Fully Dynamic Algorithms for Transitive Reduction
Gramoz Goranci, Adam Karczmarz, Ali Momeni, Nikos Parotsidis
TL;DR
This work addresses maintaining the transitive reduction of a dynamic directed graph under full updates. It develops two complementary approaches: a combinatorial, deterministic framework that yields near-linear amortized update times, and a randomized algebraic framework that achieves worst-case subquadratic updates via dynamic matrix inverses and polynomial testing. The results cover both DAGs and general graphs, with per-graph updates governed by intricate SCC handling, per-vertex snapshot maintenance, and careful use of heavy-light decompositions and randomization. The findings establish the first fully dynamic transitive-reduction data structures, offering practical sparsification tools for dynamic reachability and enabling efficient maintenance in complex networked systems.
Abstract
Given a directed graph $G$, a transitive reduction $G^t$ of $G$ (first studied by Aho, Garey, Ullman [SICOMP `72]) is a minimal subgraph of $G$ that preserves the reachability relation between every two vertices in $G$. In this paper, we study the computational complexity of transitive reduction in the dynamic setting.

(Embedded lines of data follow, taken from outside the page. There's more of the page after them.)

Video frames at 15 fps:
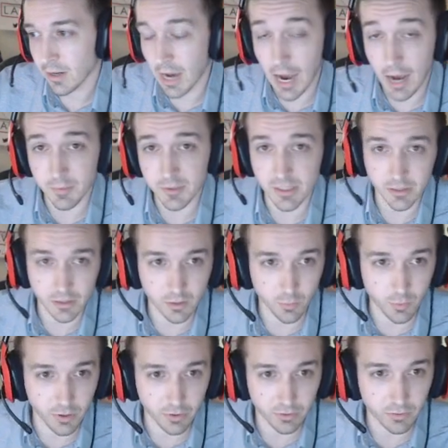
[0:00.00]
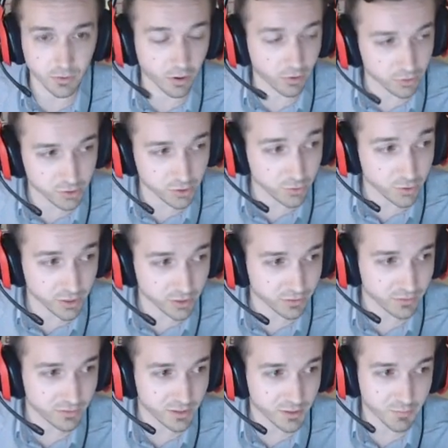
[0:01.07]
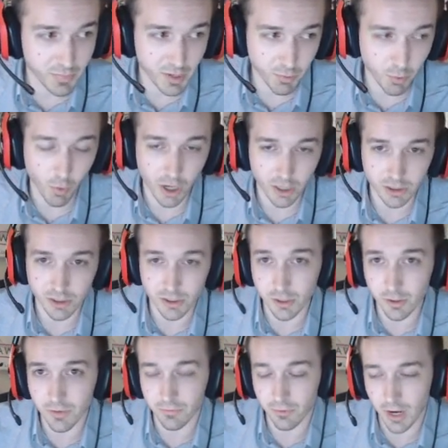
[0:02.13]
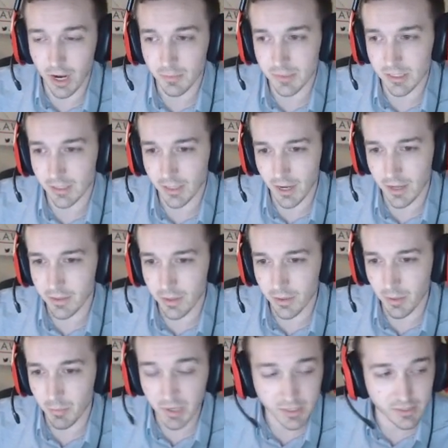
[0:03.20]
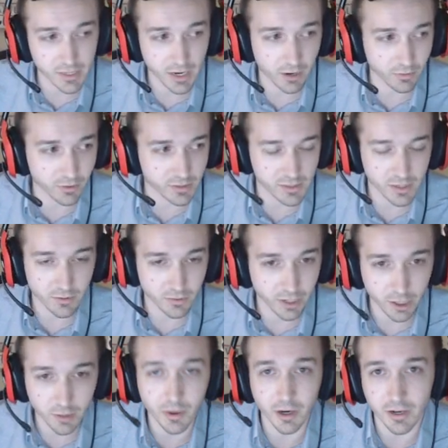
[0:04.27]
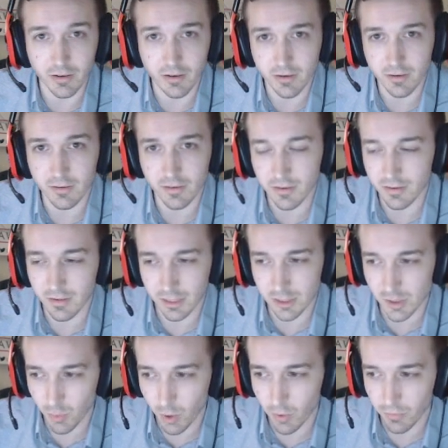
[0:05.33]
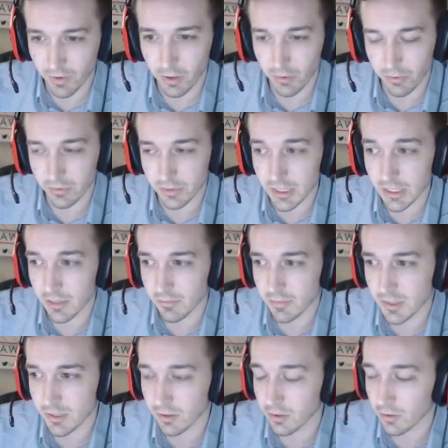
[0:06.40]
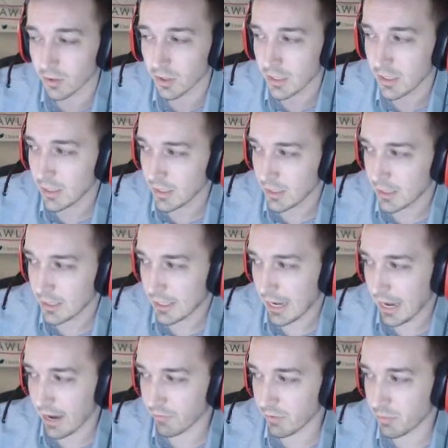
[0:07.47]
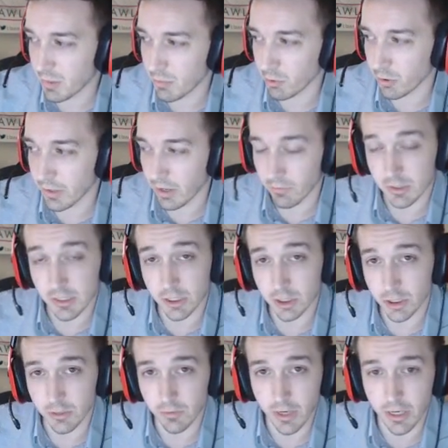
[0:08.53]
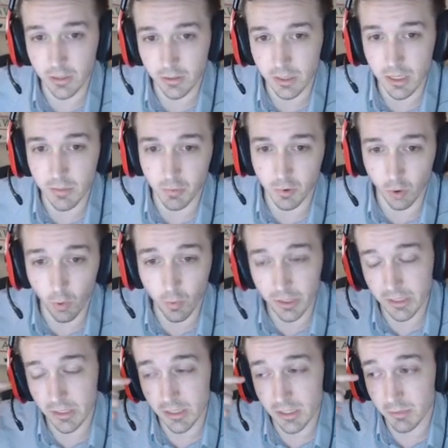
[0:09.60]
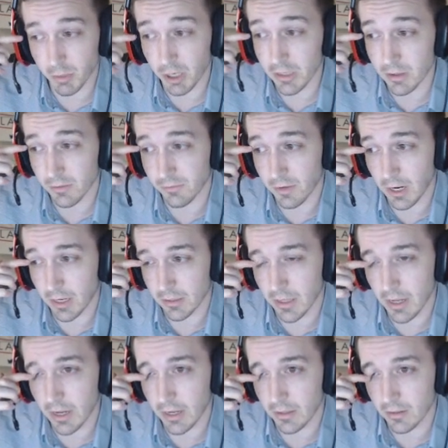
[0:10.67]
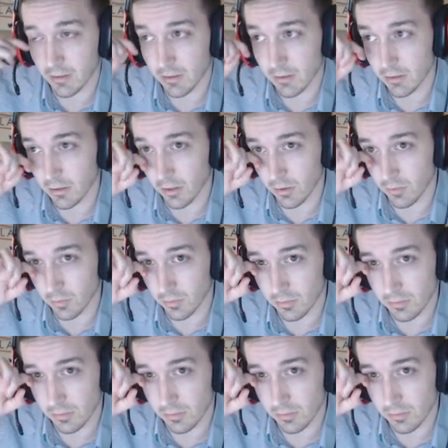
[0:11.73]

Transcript: Optic with Call of Duty, people yeah. watch and tune in for Optic and then they peace out because they don't care about it, they just want to follow their team. So having people in that retention rate keep growing despite the fact that, you know,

We obtain the first fully dynamic algorithms for maintaining a transitive reduction of a general directed graph undergoing updates such as edge insertions or deletions. Our first algorithm achieves $O(m+n \log n)$ amortized update time, which is near-optimal for sparse directed graphs, and can even support extended update operations such as inserting a set of edges all incident to the same vertex, or deleting an arbitrary set of edges. Our second algorithm relies on fast matrix multiplication and achieves $O(m+ n^{1.585})$ \emph{worst-case} update time.